The Unfairness of Unity
Story By: David Suh Editor: Kevin Kim Web Designer: Li June Choi
Humans are a species that look for social interactions and it dominates many part of our lives, anywhere from making friends to marrying someone. This is quite evident in an academic environment as well. The excitation about group projects are much higher than that of individual projects because you will be able to work with your best friends, or at least be with someone as you work. While group work is often cited as being more fun and more efficient in getting work done, one must ask if that is really the case? Not only does group work often incite arguments and fights, but because of the overly social (and distractible) nature of people, these groups often end up with less than desirable results.
The biggest problem that people often have is that the workload is often unfair and is skewed towards members whose work is more high quality and often will lead to results that all the people in the group want. This can present a large problem to the people who are tasked with the bulk of the work. In a survey of 15 different students people in SIS about a variety of group projects, only a third answered that the workload was fair, while the remaining responses were that of anywhere from “a little unfair” to where the work was skewed so much is resulted in one person doing the majority of the work. This is just going to show that there is almost always an element of unfairness in a group project, something that is usually not welcomed.
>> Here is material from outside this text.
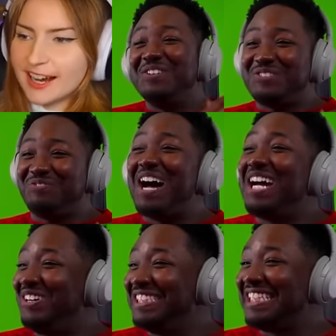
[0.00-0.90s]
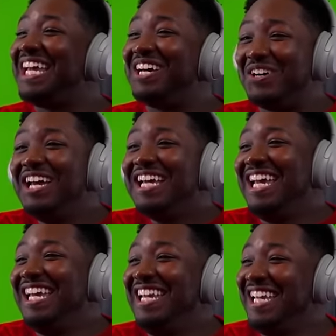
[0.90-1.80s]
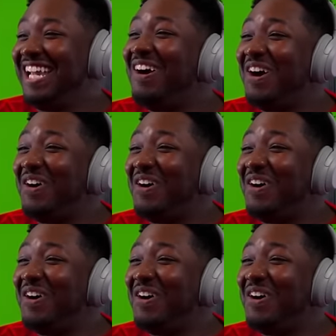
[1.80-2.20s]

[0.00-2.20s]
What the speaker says: She was fire as hell. Yo.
Finally, an inquiry about results of the groups have shown that the massive majority have indeed achieved a result that would call desirable (“Good” and above). Group work is much more wanted than individual, despite the fact that is has been shown that the workload is often unfair. This shows that while often in group work the work can be a little unjust, there are people who still want it because they benefit from its unfairness. These groups that are unfair do result in an end product that is desirable, for better or for worse.